═══ Data shown

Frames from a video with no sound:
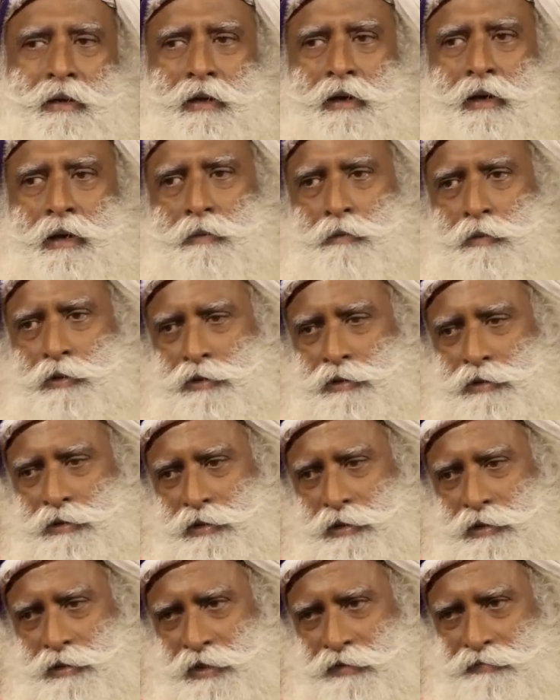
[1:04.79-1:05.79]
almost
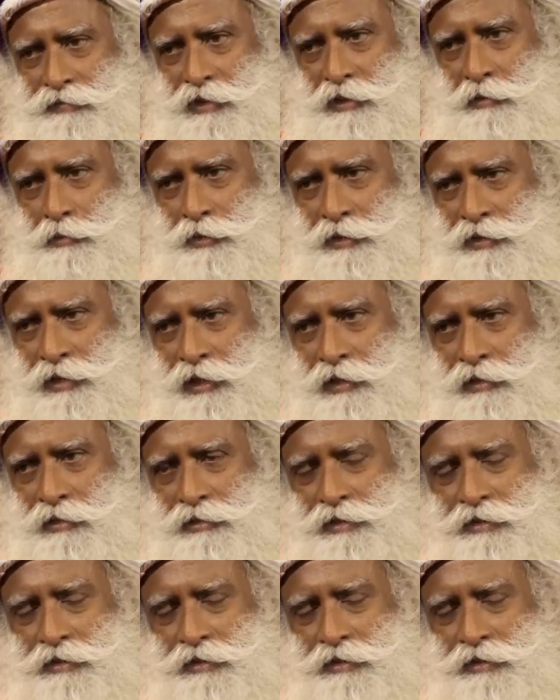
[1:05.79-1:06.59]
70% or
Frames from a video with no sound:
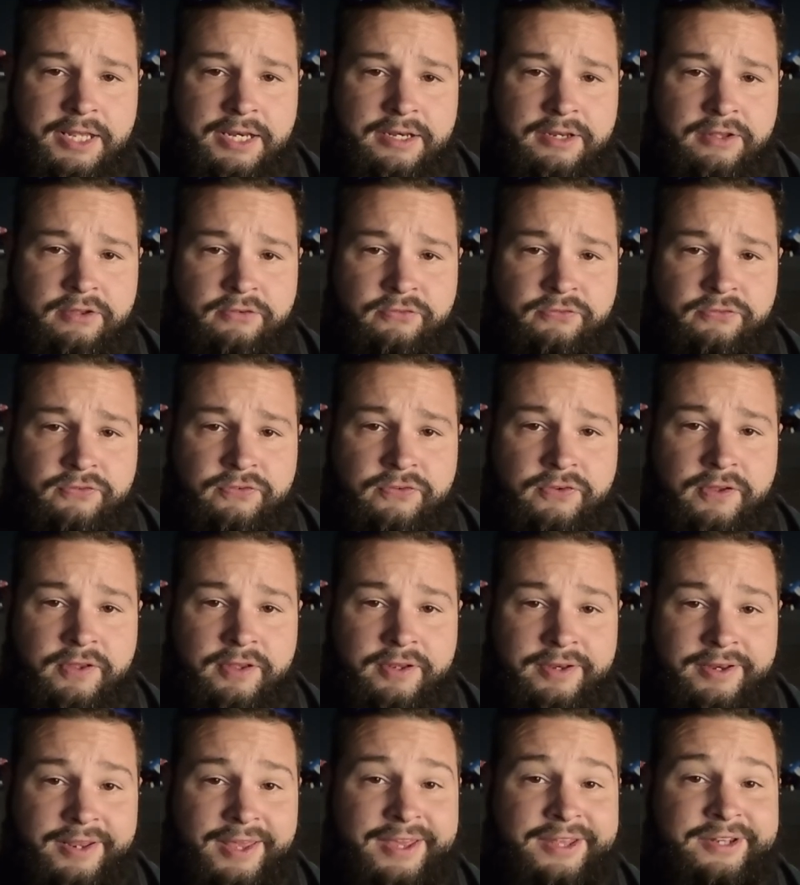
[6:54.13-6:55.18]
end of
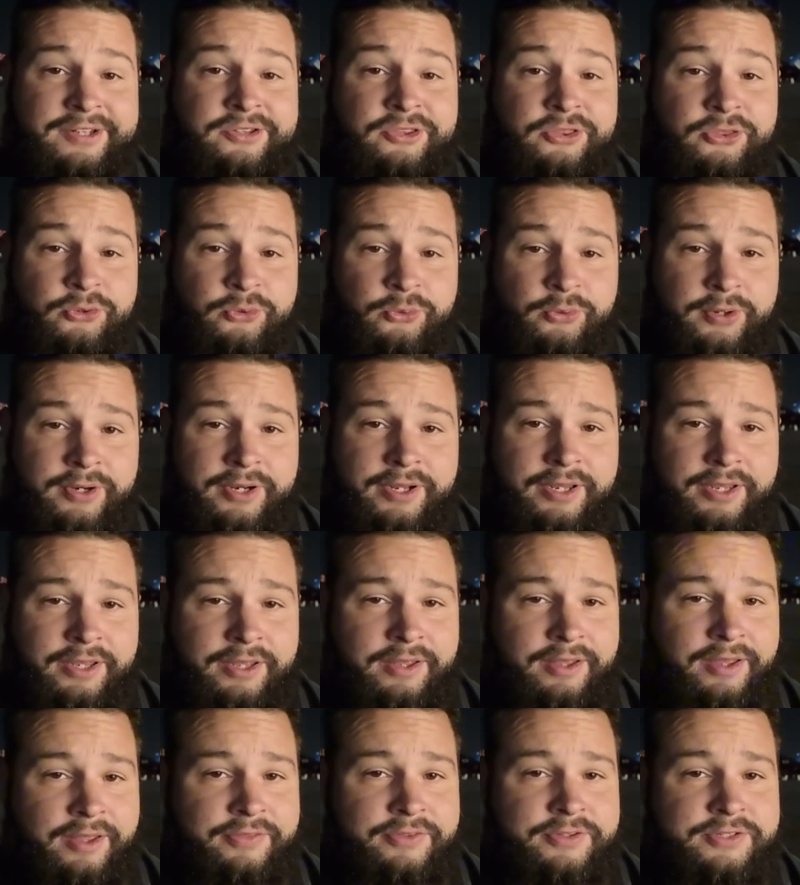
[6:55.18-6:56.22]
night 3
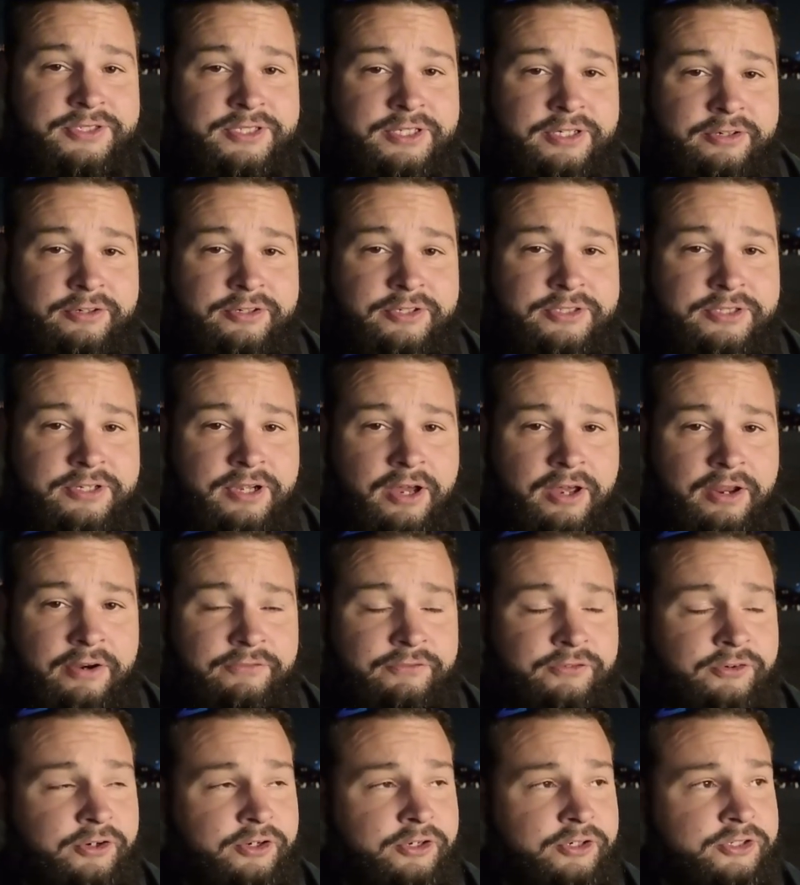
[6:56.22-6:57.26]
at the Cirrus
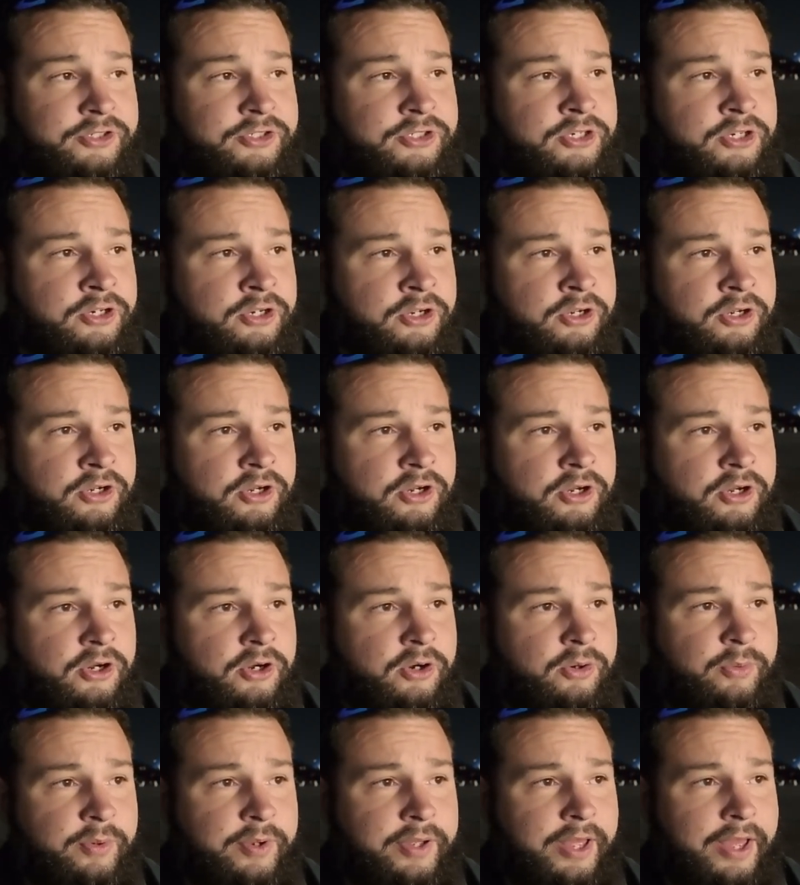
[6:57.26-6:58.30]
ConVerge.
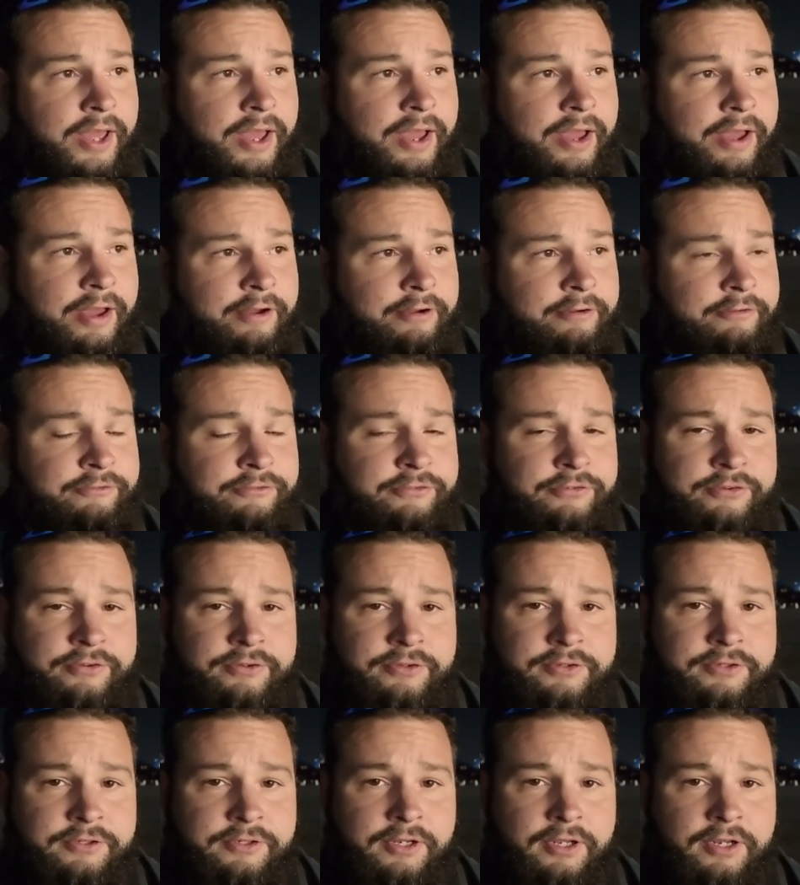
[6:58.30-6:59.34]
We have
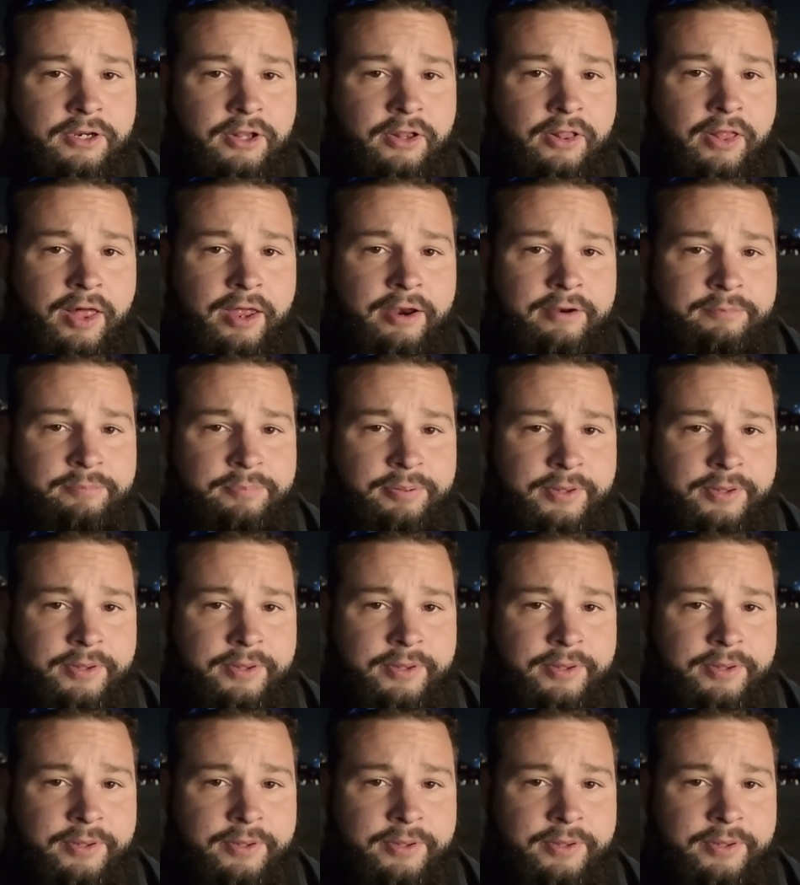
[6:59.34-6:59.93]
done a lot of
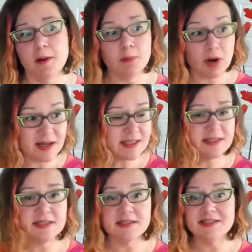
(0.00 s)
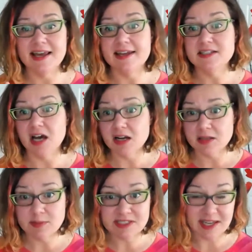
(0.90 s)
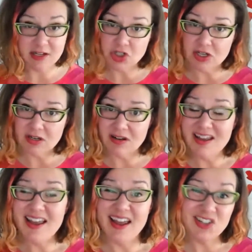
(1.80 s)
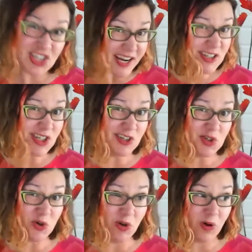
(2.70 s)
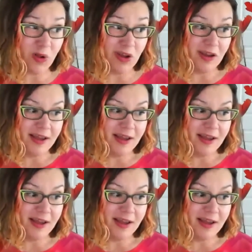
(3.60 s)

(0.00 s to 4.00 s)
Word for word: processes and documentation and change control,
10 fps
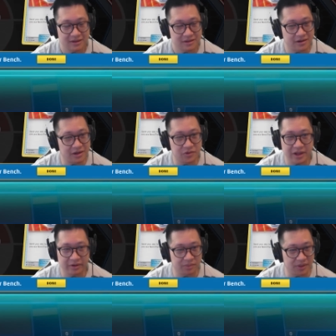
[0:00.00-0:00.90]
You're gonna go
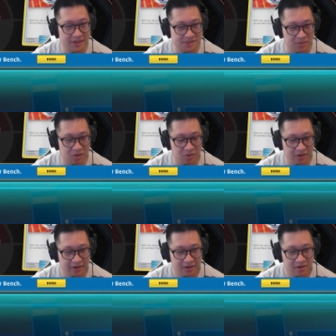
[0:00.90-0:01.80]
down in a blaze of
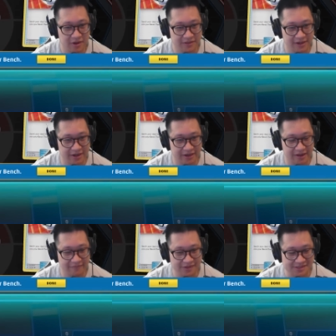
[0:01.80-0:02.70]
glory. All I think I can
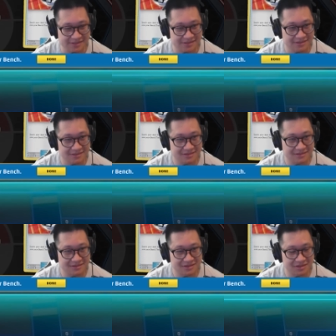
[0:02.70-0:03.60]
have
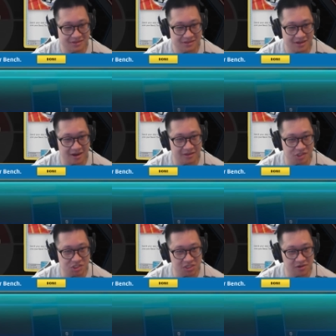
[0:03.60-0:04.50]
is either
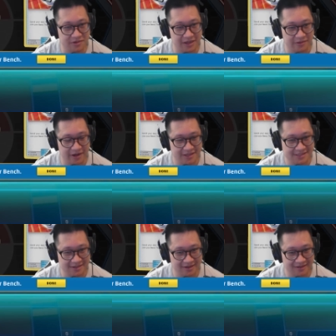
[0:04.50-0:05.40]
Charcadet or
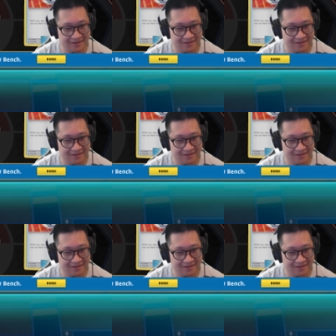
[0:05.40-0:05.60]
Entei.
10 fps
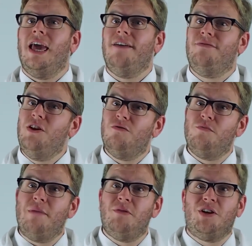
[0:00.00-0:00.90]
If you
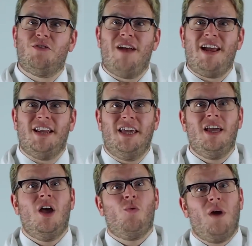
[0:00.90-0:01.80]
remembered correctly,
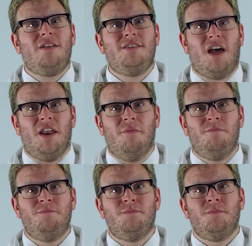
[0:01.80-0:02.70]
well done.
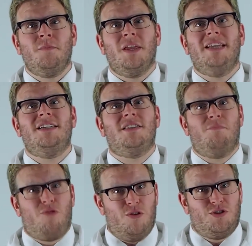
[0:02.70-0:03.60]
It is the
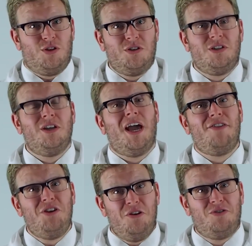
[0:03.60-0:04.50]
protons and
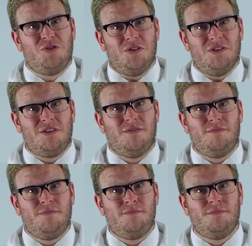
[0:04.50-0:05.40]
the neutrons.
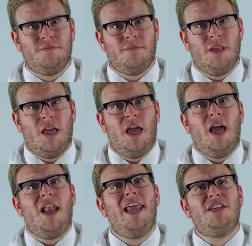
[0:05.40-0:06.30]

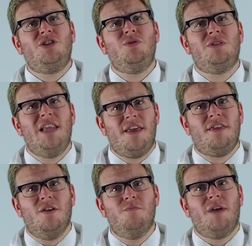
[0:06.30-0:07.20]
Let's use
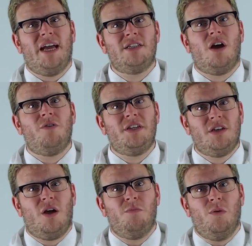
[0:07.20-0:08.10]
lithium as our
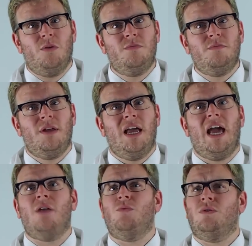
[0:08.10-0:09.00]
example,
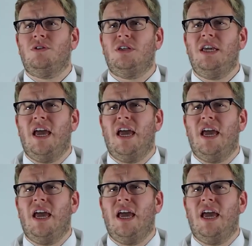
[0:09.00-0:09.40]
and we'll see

══════

Output the data verbatim, images excluded.

Frames from a video with no sound:
[1:04.79-1:05.79]
almost
[1:05.79-1:06.59]
70% or
Frames from a video with no sound:
[6:54.13-6:55.18]
end of
[6:55.18-6:56.22]
night 3
[6:56.22-6:57.26]
at the Cirrus
[6:57.26-6:58.30]
ConVerge.
[6:58.30-6:59.34]
We have
[6:59.34-6:59.93]
done a lot of
(0.00 s)
(0.90 s)
(1.80 s)
(2.70 s)
(3.60 s)

(0.00 s to 4.00 s)
Word for word: processes and documentation and change control,
10 fps
[0:00.00-0:00.90]
You're gonna go
[0:00.90-0:01.80]
down in a blaze of
[0:01.80-0:02.70]
glory. All I think I can
[0:02.70-0:03.60]
have
[0:03.60-0:04.50]
is either
[0:04.50-0:05.40]
Charcadet or
[0:05.40-0:05.60]
Entei.
10 fps
[0:00.00-0:00.90]
If you
[0:00.90-0:01.80]
remembered correctly,
[0:01.80-0:02.70]
well done.
[0:02.70-0:03.60]
It is the
[0:03.60-0:04.50]
protons and
[0:04.50-0:05.40]
the neutrons.
[0:05.40-0:06.30]

[0:06.30-0:07.20]
Let's use
[0:07.20-0:08.10]
lithium as our
[0:08.10-0:09.00]
example,
[0:09.00-0:09.40]
and we'll see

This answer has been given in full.